Ospitare i senzatetto

“Accogliere i pellegrini”. Questa la formulazione dell’opera di misericordia proposta nel passato dalla Chiesa. Papa Francesco parla di “Accoglienza dei forestieri”. Forse, la formulazione “Ospitare i senzatetto” può riassumere il volto materiale e spirituale di quest’opera di misericordia.

Non di rado ho trovato il tempo per farmi prossimo di chi ha bisogno. Ho scoperto che dietro le richieste materiali, dietro la domanda esplicita di un tetto fisico, c’è un’implicita supplica di trovare il tetto dell’affetto: l’accoglienza dell’altro nella nostra vita. Sedermi accanto ad un povero, anziché fargli una frettolosa elemosina. Fargli dono del mio tempo, ascoltarlo, parlargli dandogli la mano.

Non voglio certo banalizzare la drammaticità della richiesta di tanti profughi che sbarcano in Europa, soprattutto quelli che chiedono asilo politico. Non entro nello scottante dibattito attuale sugli sbarchi degli Africani sulle nostre coste. Mi limito ad analizzare il tema dell’accoglienza dei senzatetto in quegli elementi che possono servire a fare chiarezza, soprattutto riguardo a tante critiche rivolte ai cristiani e agli uomini di Chiesa, accusati di non volere farsi prossimo di quanti sono nel bisogno.

L’eroismo di tanti volontari. Spesso le braccia della Caritas italiana e di molte parrocchie, grazie alla disponibilità dei volontari, si sono aperte per accogliere tanti profughi che dall’Est o dall’Africa cercano rifugio nella nostra terra. Vengono accolti da persone prevalentemente povere, perché i poveri capiscono i poveri e tra di loro si aiutano.

Ho assistito, più volte, ad appassionate discussioni in case di religiosi che si ponevano il problema: «Possiamo offrire ospitalità in alcune delle stanze vuote della nostra casa?». La risposta era scontata: teoricamente possiamo, ma concretamente no.

I motivi ci sono. Alcune comunità sono composte di realtà differenti: curia generalizia, parrocchia, studentato teologico e suore. La presenza di stranieri romperebbe tutti gli equilibri. Inoltre non siamo preparati, né organizzati e varie strutture edilizie sono in cattivo stato. C’è anche da aggiungere che a volte la burocrazia interviene a complicare, e di molto, la situazione: ci sono religiosi che ospitano famiglie gratuitamente, e vengono denunciati perché l’impianto elettrico non è a norma, perché i bagni non sono sufficienti, perché non c’è l’uscita di sicurezza e altro ancora. E i poveri frati, oltre ai danni, subiscono le beffe: multe salate da pagare. Ci sono motivi validi, tessuti di prudenza, per non accogliere stranieri. Ma convinceranno anche il Signore, quando ci porrà le fatidiche domande: «Avevo fame, e tu?… Dov’eri tu?»?
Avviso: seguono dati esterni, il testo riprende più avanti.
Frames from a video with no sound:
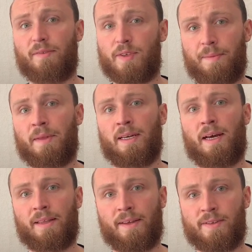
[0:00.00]
of something
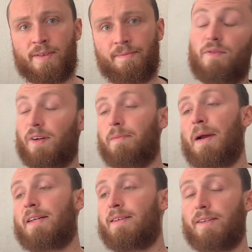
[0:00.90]
like this. Phil
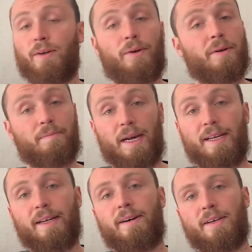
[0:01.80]
Betancourt made
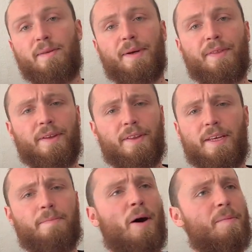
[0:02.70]
an argument that
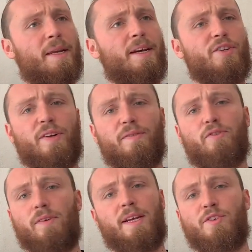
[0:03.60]
the population of
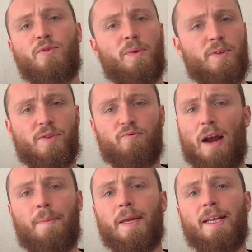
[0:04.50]
Greece was
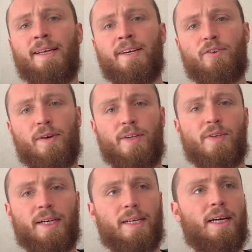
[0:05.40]
rapidly
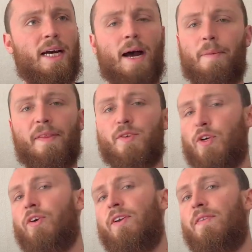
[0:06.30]
increasing, and by the
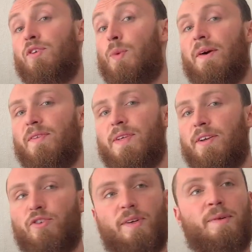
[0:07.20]
turn of the 12th
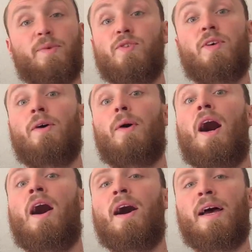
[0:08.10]
century it was so
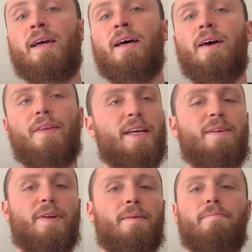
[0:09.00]
high that
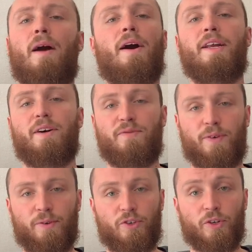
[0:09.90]
even a minor
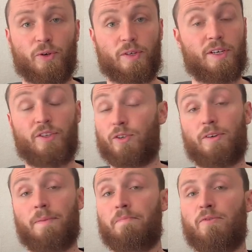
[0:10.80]
food shortage or
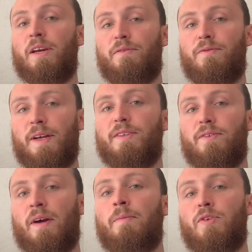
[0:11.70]
a brief
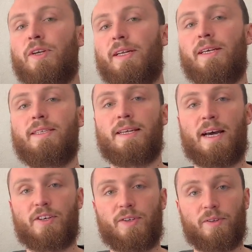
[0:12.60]
interruption in
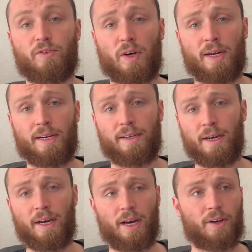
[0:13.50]
international trade
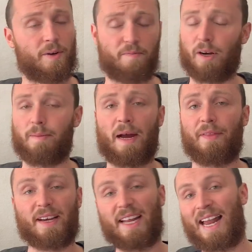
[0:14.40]
could bring about
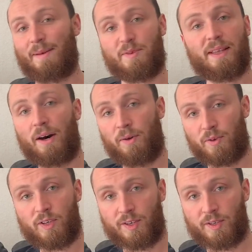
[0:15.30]
the collapse of the whole
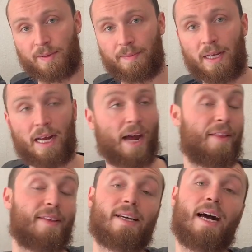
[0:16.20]
system, and
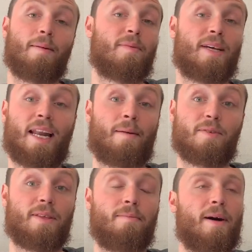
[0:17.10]
that the collapse
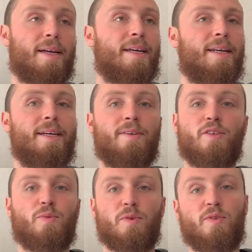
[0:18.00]
of the
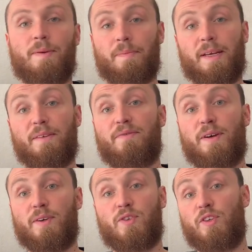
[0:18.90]
Mycenaeans was simply the
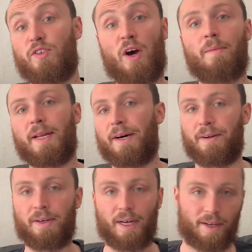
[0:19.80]
first
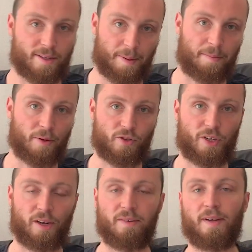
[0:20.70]
domino to be pushed
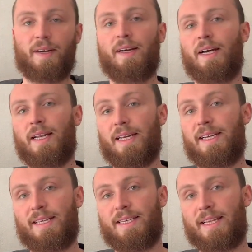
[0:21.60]
over,
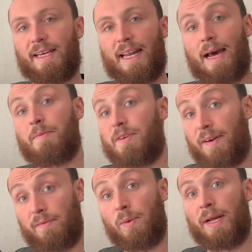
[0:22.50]
leading to the collapse of
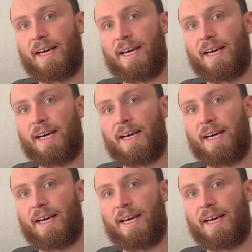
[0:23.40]
everyone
Il “barbone” misogino. Una comunità di religiosi mi accoglie con lo scopo di farmi scrivere un libro sul fondatore. Questa comunità ospita, anche se con poco entusiasmo, un senzatetto. D’estate si accampa nel portico, d’inverno si sistema in una stanza del chiostro. È un tipo un po’ matto e un po’ misterioso, probabilmente venuto dall’India. Non vuol saperne di rivolgersi alla Caritas, dove troverebbe un ambiente più organizzato e più accogliente. La ragione di questo rifiuto sembra sia un odio viscerale verso le donne. Di fede e religione… non se ne parla neppure. Nelle notti d’estate si accomoda nell’atrio della chiesa, dove consuma il suo pasto con grande calma, profondamente immerso nella lettura di enormi libri di contenuto filosofico. Viaggia “armato” costantemente di un sorriso serafico, che depone alla minaccia di presenze femminili. Il suo misoginismo – a quanto pare – è una delle cause principali dei suoi diverbi violentissimi contro il muro della chiesa (o contro qualcuna delle colonne del porticato).
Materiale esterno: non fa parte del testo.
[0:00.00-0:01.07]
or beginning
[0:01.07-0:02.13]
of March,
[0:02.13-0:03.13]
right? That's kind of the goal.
Una notte lo sento gridare più del solito. Lo accosto con l’intento di dirgli che, non avendo i tappi per le orecchie, non riesco a studiare, pregare, dormire. Temo di ricevere insulti, invece lo diverte il fatto che mi occorrano i tappi per le orecchie per non sentire i suoi versi, non propriamente poetici. Sentendo che sto girando il mondo, non vuole più lasciarmi andare. Mentre parla – in un inglese misto a spagnolo – mi domando come mai tanti religiosi, oltre alle difficoltà della vita in comune, debbano spesso essere circondati da “persone moleste”. Ma tutti sanno che una delle opere di misericordia spirituale consiste nel “Sopportare pazientemente le persone moleste”. E, tutto sommato, quel “barbone” ha anche degli sprazzi simpatici. Mi congeda dicendomi: «With you I feel at home (Con te mi sento a casa)».
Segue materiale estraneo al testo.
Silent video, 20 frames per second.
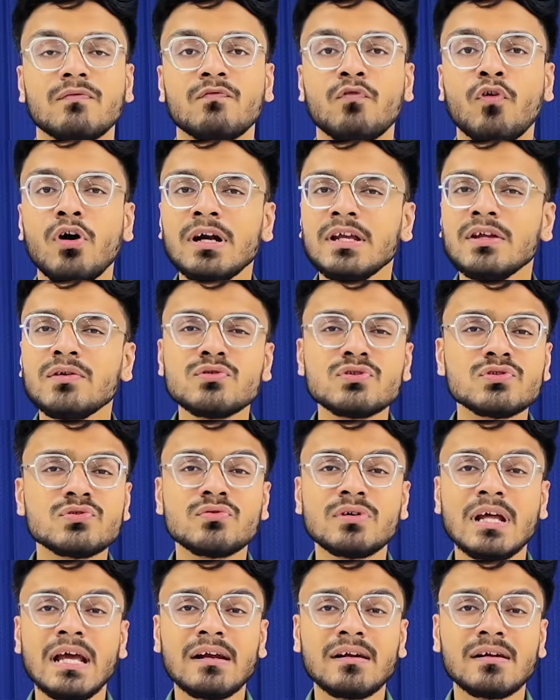What used to
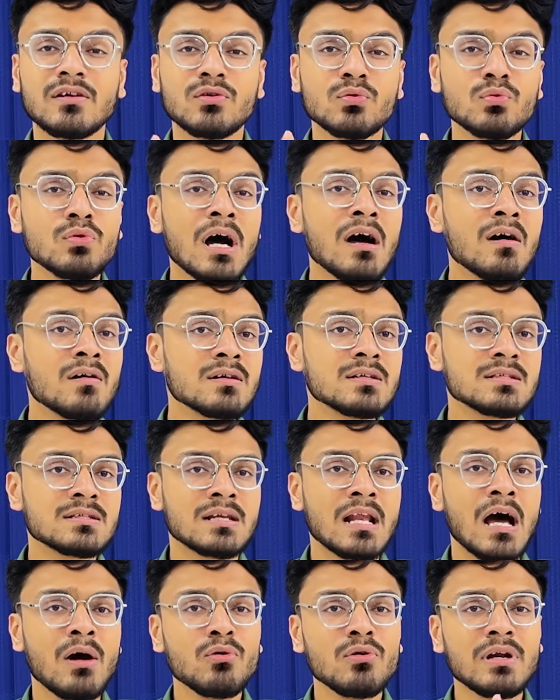take 2 hours
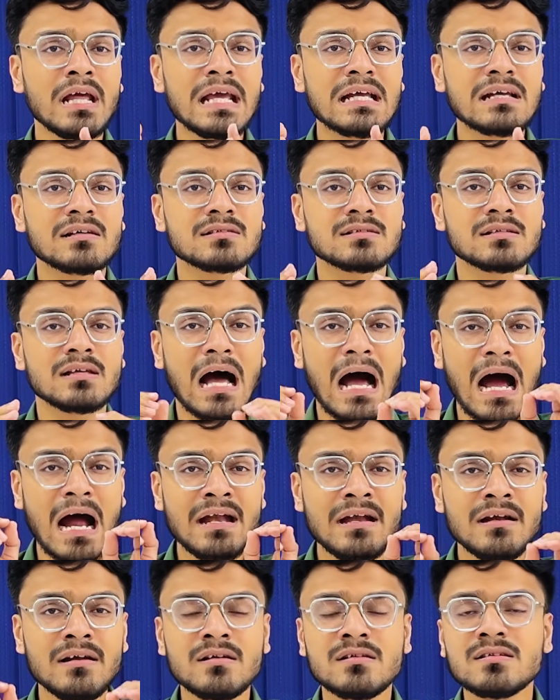now takes
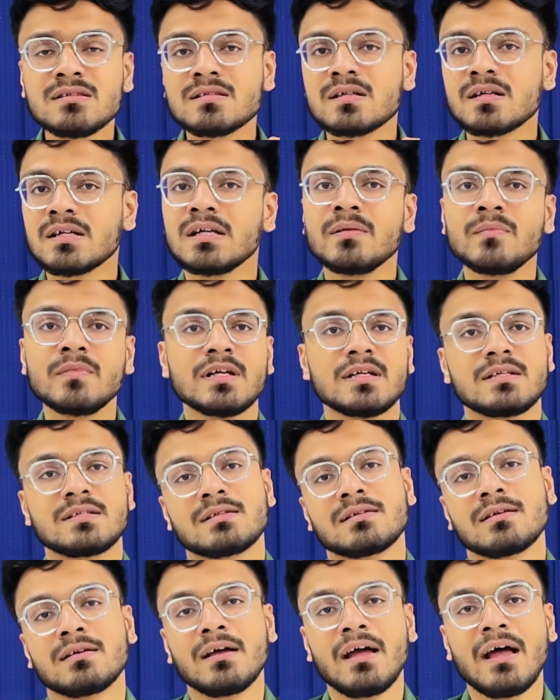under 30
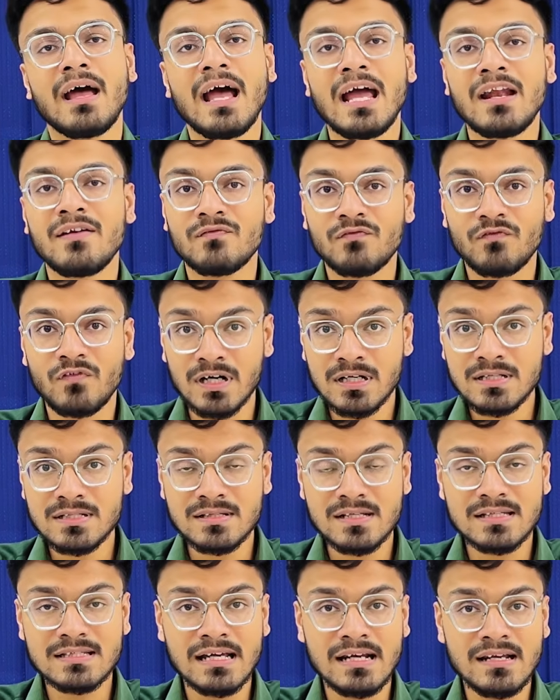minutes. And once
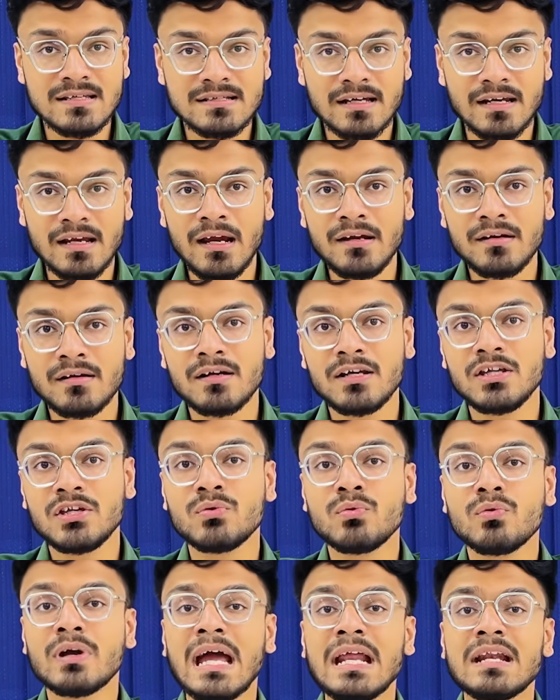the skill is created,
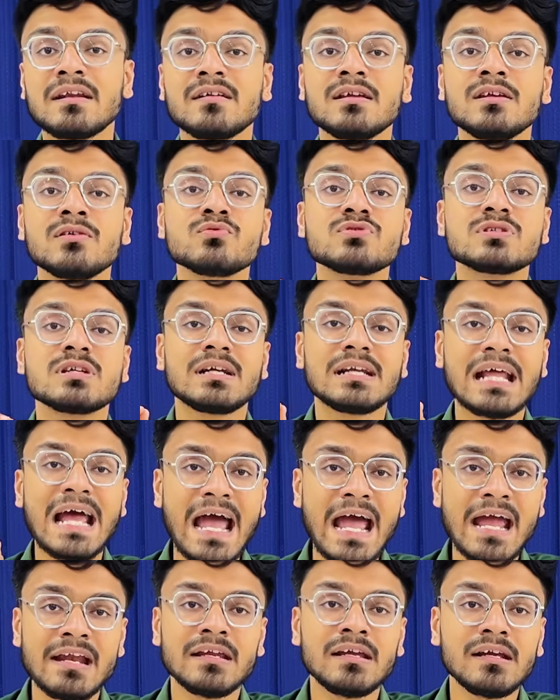you can reuse it
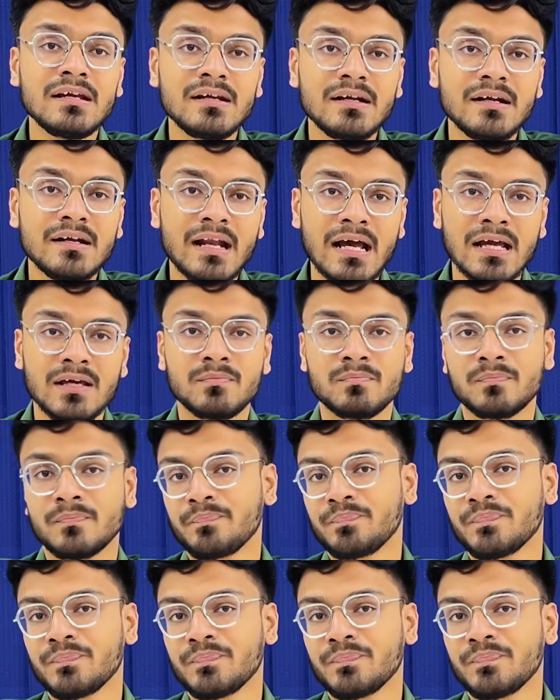anytime.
Nell’emisfero dell’irragionevole. Forse anche i laici sperimentano le stesse difficoltà dei religiosi, quando si tratta di accogliere i senzatetto. Ci sono tante persone che sarebbero per natura accoglienti, ospitali e generose. Ma una accoglienza incondizionata e un’apertura indiscriminata, anche là dove e quando sarebbero possibili, creerebbero tanti problemi. I motivi per la cautela sono ragionevoli. Ma c’è da chiedersi: che scelta hanno fatto i religiosi, quando si sono consacrati a Dio? E ciò vale anche per i laici, quando hanno ricevuto la cresima. Non siamo tutti entrati nell’emisfero dell’irragionevole, là dove la ragione suprema è la volontà di Dio, i cui piani non sono i nostri piani?

È giusto chiedersi se il rifiuto di un’accoglienza più ampia, più coraggiosa corrisponda a difficoltà oggettive oppure ad esigenze di comodità, di quieto vivere, di difesa dei nostri piccoli paradisi borghesi, dove non vogliamo essere disturbati. Nella comunità o nella famiglia cerchiamo, spesso, ciò che ci fa comodo. Ancora una volta risultiamo bocciati all’esame sulla carità corporale, anche perché non prendiamo sul serio la sua dimensione spirituale: la radice dell’accoglienza sta nel nostro cuore, fatto per essere il tetto di quanti sono in ogni forma di bisogno.

L’ospitalità dell’altro nel nostro cuore è un bene inestimabile, un tetto vero, una “casa accogliente” anche se non ha pareti, né mobili, anche se non ha muri. La sua facciata è il volto di un amico che mi vuole bene. Lì posso ricuperare le energie, la fiducia in me stesso, il coraggio per ricominciare: questo è un tetto solido, che mi dà sufficiente serenità per riprendere il cammino, per cercare anche una casa in muratura.